Beyond Static Brain Atlases: AI-Powered Open Databasing and Dynamic Mining of Brain-Wide Neuron Morphometry

Published in BioRxiv, 2024

Recommended citation: Jiang, S., Wang, L., Yun, Z., Chen, H., Yao, J., & Peng, H. (2024). Beyond Static Brain Atlases: AI-Powered Open Databasing and Dynamic Mining of Brain-Wide Neuron Morphometry (p. 2024.09.22.614319). bioRxiv. https://doi.org/10.1101/2024.09.22.614319 https://www.biorxiv.org/content/10.1101/2024.09.22.614319v1

Abstract:

We introduce NeuroXiv (neuroxiv.org), a large-scale, AI-powered database that provides detailed 3D morphologies of individual neurons mapped to a standard brain atlas, designed to support a wide array of dynamic, interactive neuroscience applications.

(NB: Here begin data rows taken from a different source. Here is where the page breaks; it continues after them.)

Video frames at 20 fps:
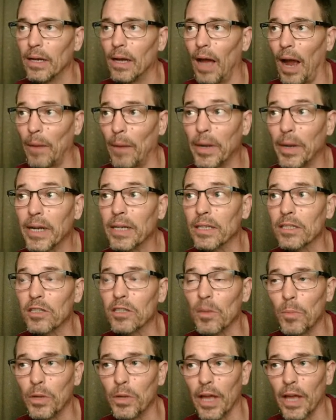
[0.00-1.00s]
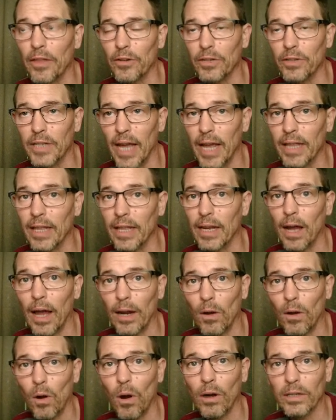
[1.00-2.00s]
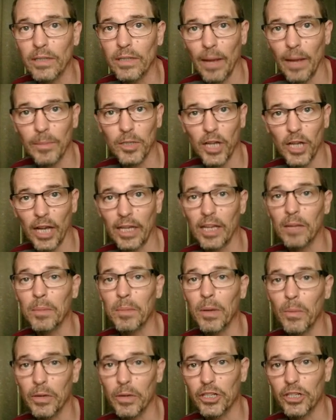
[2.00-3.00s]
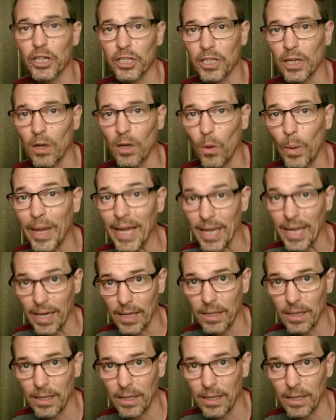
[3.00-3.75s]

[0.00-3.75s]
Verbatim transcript: I ran into someone the other day that had a hard time checking me with just a queen.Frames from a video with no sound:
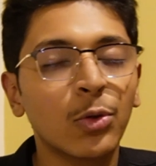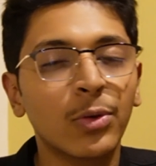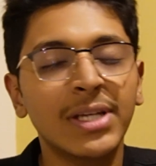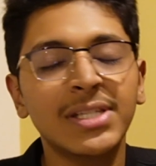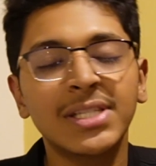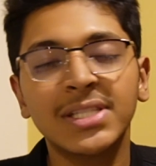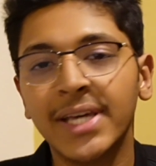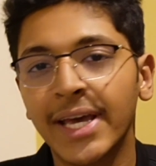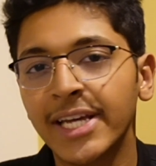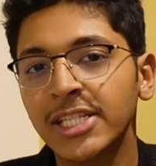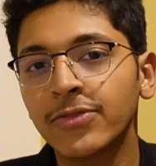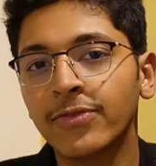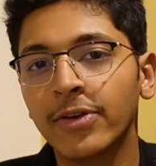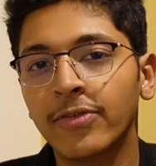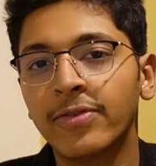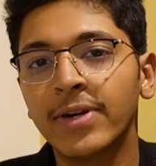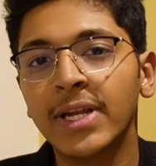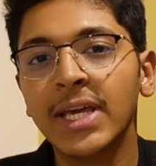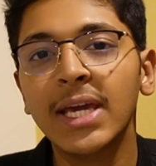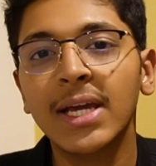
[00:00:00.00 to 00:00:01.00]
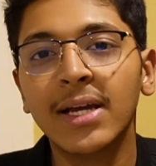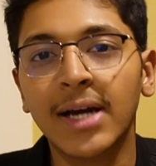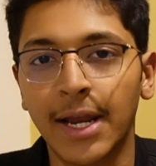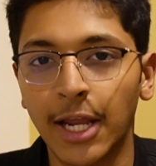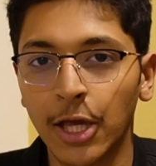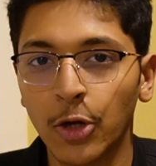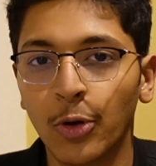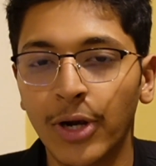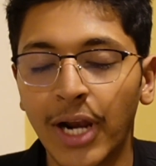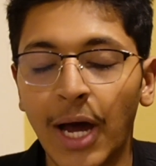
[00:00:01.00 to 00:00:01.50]
through the CS50
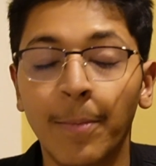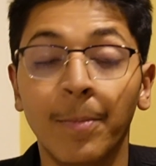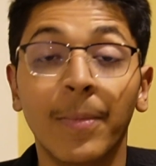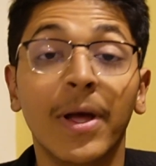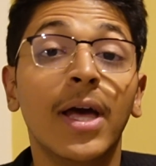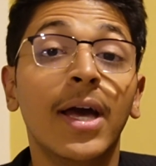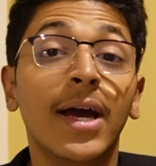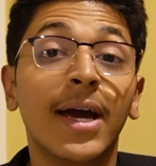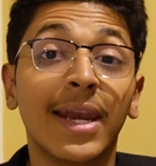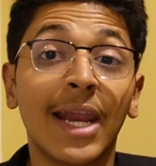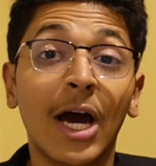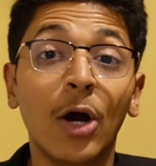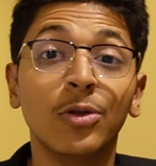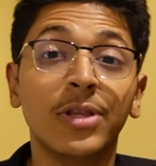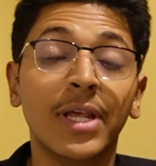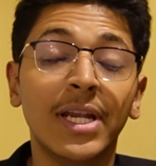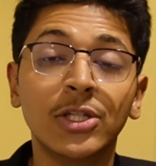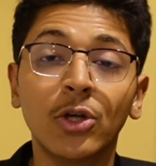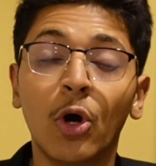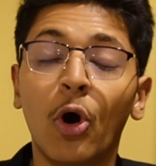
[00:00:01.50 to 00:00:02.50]
curriculum. Now, there isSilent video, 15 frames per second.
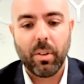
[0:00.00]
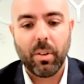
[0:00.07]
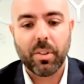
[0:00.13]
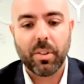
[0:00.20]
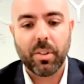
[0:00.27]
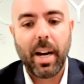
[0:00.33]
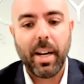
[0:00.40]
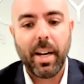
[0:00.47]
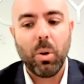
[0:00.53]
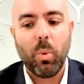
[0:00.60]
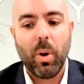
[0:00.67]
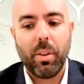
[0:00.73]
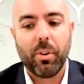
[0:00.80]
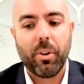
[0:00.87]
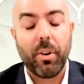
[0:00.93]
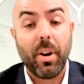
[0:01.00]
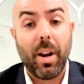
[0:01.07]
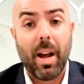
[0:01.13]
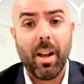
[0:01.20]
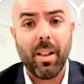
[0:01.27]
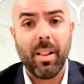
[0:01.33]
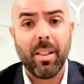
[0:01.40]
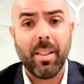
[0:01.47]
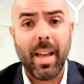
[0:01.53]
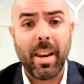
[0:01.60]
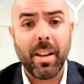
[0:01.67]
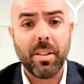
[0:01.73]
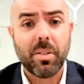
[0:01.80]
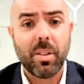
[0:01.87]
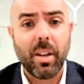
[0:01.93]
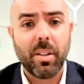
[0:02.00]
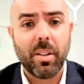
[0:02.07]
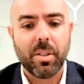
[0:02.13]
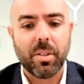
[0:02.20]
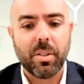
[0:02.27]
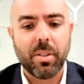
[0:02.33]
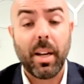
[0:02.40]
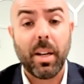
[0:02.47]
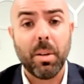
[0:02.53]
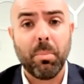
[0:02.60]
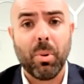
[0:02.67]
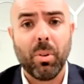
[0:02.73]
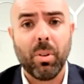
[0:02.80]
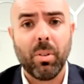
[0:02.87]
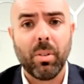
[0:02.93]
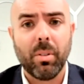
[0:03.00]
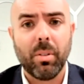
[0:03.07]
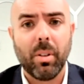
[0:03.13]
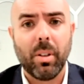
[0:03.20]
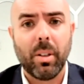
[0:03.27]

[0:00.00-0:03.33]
deciding whether or not that is a sustainableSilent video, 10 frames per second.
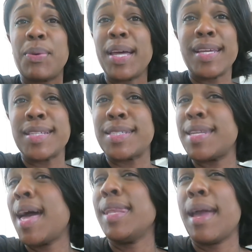but it's
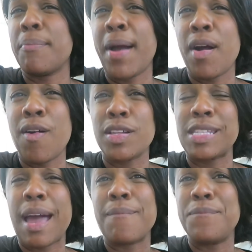not like my
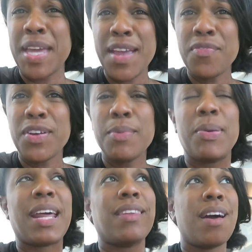all-time
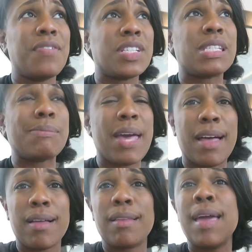favorite, but I love the
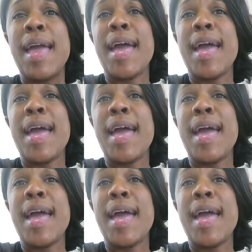smell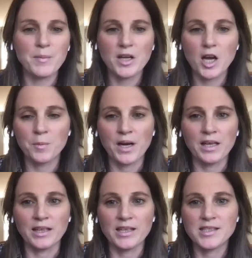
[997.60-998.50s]
me on my
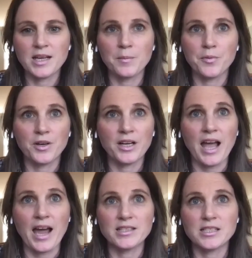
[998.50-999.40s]
LinkedIn. I'm pretty
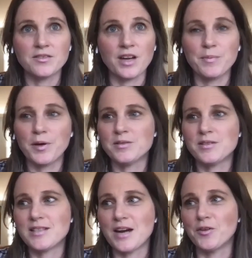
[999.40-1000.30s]
active. I post
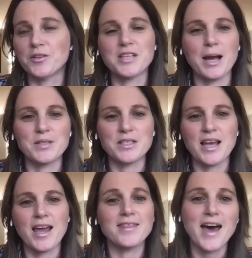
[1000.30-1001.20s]
several times a
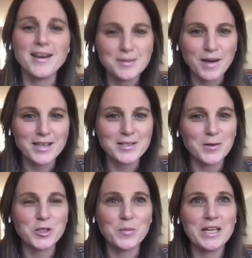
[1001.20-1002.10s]
day. That is my
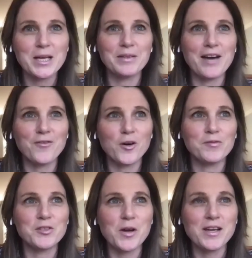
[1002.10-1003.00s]
social media platform
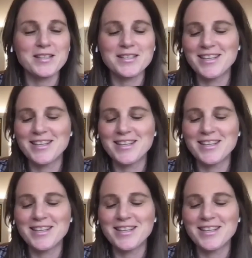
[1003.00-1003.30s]
of choice.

NeuroXiv offers a comprehensive collection of 175,149 atlas-oriented reconstructed morphologies of individual neurons derived from more than 518 mouse brains, classified into 292 distinct types and mapped into the Common Coordinate Framework Version 3 (CCFv3). Different from conventional static brain atlases that are often limited to data-browsing, NeuroXiv allows interactive analyses as well as uploading and databasing custom neuron morphologies, which are mapped to the brain atlas for objective comparisons. Powered by a cutting-edge AI engine (AIPOM), NeuroXiv enables dynamic, user-specific analysis and data mining. We specifically developed a mixture-of-experts algorithm to harness the capabilities of multiple large language models. We also developed a client program to achieve more than 10 times better performance compared to a typical server-side setup. We demonstrate NeuroXiv’s scalability, efficiency, flexibility, openness, and robustness through various applications.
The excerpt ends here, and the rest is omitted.